START Provided data

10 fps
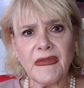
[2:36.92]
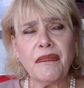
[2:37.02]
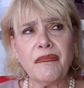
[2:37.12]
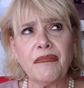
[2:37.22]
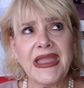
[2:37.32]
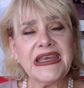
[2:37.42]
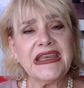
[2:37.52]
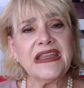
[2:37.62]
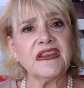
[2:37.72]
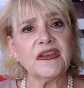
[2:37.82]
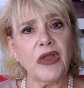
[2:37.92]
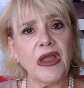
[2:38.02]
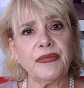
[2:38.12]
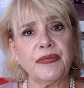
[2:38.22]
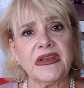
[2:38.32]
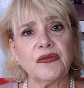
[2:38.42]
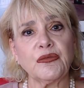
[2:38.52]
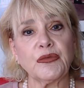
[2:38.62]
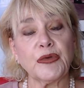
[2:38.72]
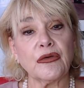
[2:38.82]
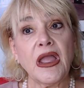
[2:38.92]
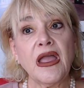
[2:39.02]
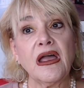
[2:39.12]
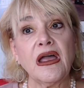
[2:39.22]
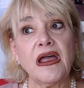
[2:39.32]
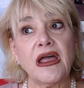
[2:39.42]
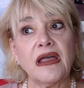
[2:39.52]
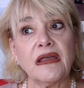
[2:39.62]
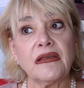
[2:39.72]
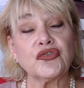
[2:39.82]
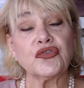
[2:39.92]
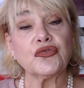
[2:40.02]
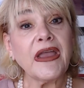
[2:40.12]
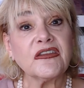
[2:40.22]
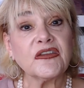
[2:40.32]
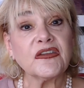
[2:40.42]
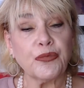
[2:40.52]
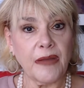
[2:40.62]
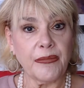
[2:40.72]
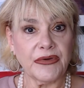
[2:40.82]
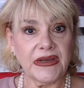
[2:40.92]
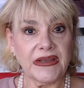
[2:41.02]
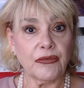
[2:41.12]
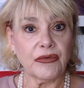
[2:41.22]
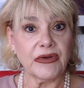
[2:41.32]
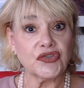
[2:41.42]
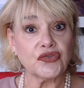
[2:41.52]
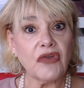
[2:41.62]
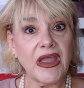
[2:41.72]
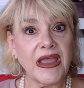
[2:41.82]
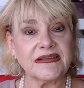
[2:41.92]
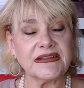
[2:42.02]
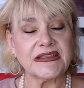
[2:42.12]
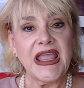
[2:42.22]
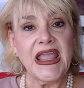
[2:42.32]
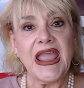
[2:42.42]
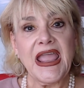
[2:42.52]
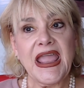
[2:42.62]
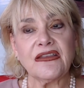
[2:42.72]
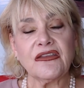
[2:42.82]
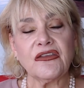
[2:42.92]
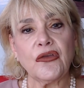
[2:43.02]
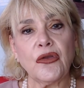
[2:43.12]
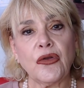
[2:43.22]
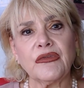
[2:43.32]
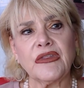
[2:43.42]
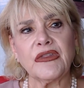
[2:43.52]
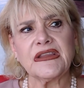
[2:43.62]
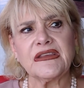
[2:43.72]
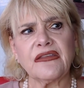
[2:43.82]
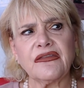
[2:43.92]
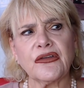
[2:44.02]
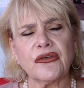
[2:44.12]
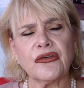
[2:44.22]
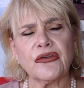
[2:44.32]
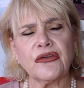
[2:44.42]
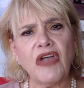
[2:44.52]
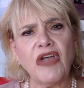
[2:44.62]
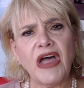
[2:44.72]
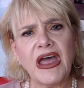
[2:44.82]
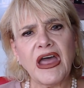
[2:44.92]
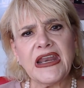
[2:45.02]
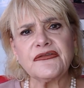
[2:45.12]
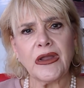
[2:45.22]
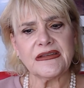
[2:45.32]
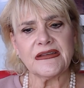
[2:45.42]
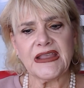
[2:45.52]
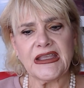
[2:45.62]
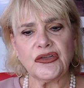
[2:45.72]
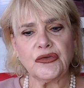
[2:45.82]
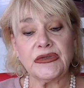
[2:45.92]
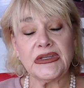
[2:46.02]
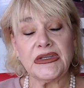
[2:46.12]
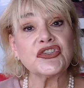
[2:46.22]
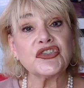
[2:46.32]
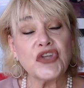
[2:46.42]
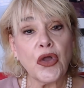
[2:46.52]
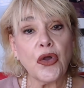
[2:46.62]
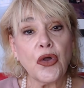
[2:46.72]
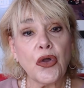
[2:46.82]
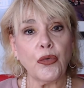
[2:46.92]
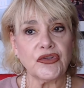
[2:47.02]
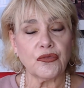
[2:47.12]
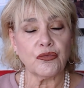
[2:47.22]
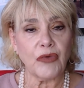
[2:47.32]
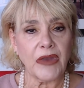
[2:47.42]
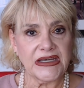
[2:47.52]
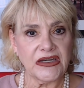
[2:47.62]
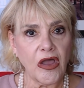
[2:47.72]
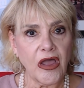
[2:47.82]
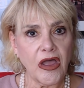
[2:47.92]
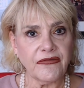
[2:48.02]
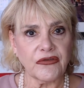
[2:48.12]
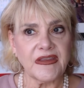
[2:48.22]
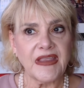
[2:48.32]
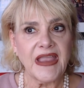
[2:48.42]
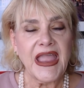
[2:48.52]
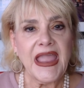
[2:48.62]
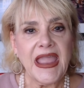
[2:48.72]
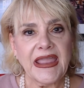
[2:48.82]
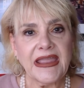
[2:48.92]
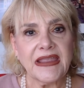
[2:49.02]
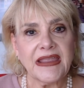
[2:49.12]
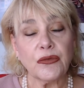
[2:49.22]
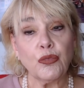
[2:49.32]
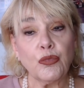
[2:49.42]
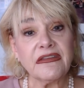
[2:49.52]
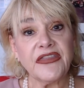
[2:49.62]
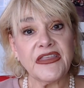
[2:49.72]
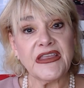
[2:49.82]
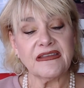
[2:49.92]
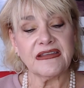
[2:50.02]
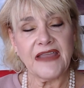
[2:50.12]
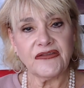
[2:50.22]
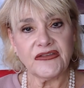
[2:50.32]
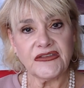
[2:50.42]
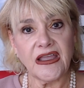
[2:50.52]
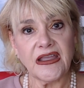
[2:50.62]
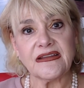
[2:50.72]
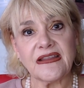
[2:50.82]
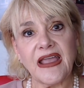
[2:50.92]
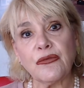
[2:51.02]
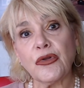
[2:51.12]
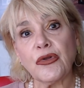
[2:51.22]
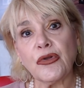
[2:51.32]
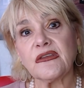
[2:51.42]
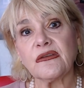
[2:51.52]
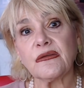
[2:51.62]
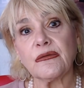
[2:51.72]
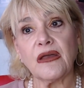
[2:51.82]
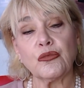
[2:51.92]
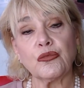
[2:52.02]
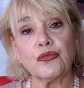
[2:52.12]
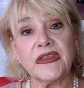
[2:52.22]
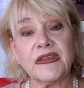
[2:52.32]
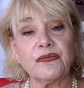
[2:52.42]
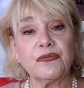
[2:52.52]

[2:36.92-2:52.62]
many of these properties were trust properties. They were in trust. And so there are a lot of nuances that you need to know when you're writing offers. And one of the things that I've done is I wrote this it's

END Provided data

▸ **Problem requirements**:
Exactly as written, reproduce all of the entries while dropping the pictures.

▸ **Response to this exercise**:
10 fps
[2:36.92]
[2:37.02]
[2:37.12]
[2:37.22]
[2:37.32]
[2:37.42]
[2:37.52]
[2:37.62]
[2:37.72]
[2:37.82]
[2:37.92]
[2:38.02]
[2:38.12]
[2:38.22]
[2:38.32]
[2:38.42]
[2:38.52]
[2:38.62]
[2:38.72]
[2:38.82]
[2:38.92]
[2:39.02]
[2:39.12]
[2:39.22]
[2:39.32]
[2:39.42]
[2:39.52]
[2:39.62]
[2:39.72]
[2:39.82]
[2:39.92]
[2:40.02]
[2:40.12]
[2:40.22]
[2:40.32]
[2:40.42]
[2:40.52]
[2:40.62]
[2:40.72]
[2:40.82]
[2:40.92]
[2:41.02]
[2:41.12]
[2:41.22]
[2:41.32]
[2:41.42]
[2:41.52]
[2:41.62]
[2:41.72]
[2:41.82]
[2:41.92]
[2:42.02]
[2:42.12]
[2:42.22]
[2:42.32]
[2:42.42]
[2:42.52]
[2:42.62]
[2:42.72]
[2:42.82]
[2:42.92]
[2:43.02]
[2:43.12]
[2:43.22]
[2:43.32]
[2:43.42]
[2:43.52]
[2:43.62]
[2:43.72]
[2:43.82]
[2:43.92]
[2:44.02]
[2:44.12]
[2:44.22]
[2:44.32]
[2:44.42]
[2:44.52]
[2:44.62]
[2:44.72]
[2:44.82]
[2:44.92]
[2:45.02]
[2:45.12]
[2:45.22]
[2:45.32]
[2:45.42]
[2:45.52]
[2:45.62]
[2:45.72]
[2:45.82]
[2:45.92]
[2:46.02]
[2:46.12]
[2:46.22]
[2:46.32]
[2:46.42]
[2:46.52]
[2:46.62]
[2:46.72]
[2:46.82]
[2:46.92]
[2:47.02]
[2:47.12]
[2:47.22]
[2:47.32]
[2:47.42]
[2:47.52]
[2:47.62]
[2:47.72]
[2:47.82]
[2:47.92]
[2:48.02]
[2:48.12]
[2:48.22]
[2:48.32]
[2:48.42]
[2:48.52]
[2:48.62]
[2:48.72]
[2:48.82]
[2:48.92]
[2:49.02]
[2:49.12]
[2:49.22]
[2:49.32]
[2:49.42]
[2:49.52]
[2:49.62]
[2:49.72]
[2:49.82]
[2:49.92]
[2:50.02]
[2:50.12]
[2:50.22]
[2:50.32]
[2:50.42]
[2:50.52]
[2:50.62]
[2:50.72]
[2:50.82]
[2:50.92]
[2:51.02]
[2:51.12]
[2:51.22]
[2:51.32]
[2:51.42]
[2:51.52]
[2:51.62]
[2:51.72]
[2:51.82]
[2:51.92]
[2:52.02]
[2:52.12]
[2:52.22]
[2:52.32]
[2:52.42]
[2:52.52]

[2:36.92-2:52.62]
many of these properties were trust properties. They were in trust. And so there are a lot of nuances that you need to know when you're writing offers. And one of the things that I've done is I wrote this it's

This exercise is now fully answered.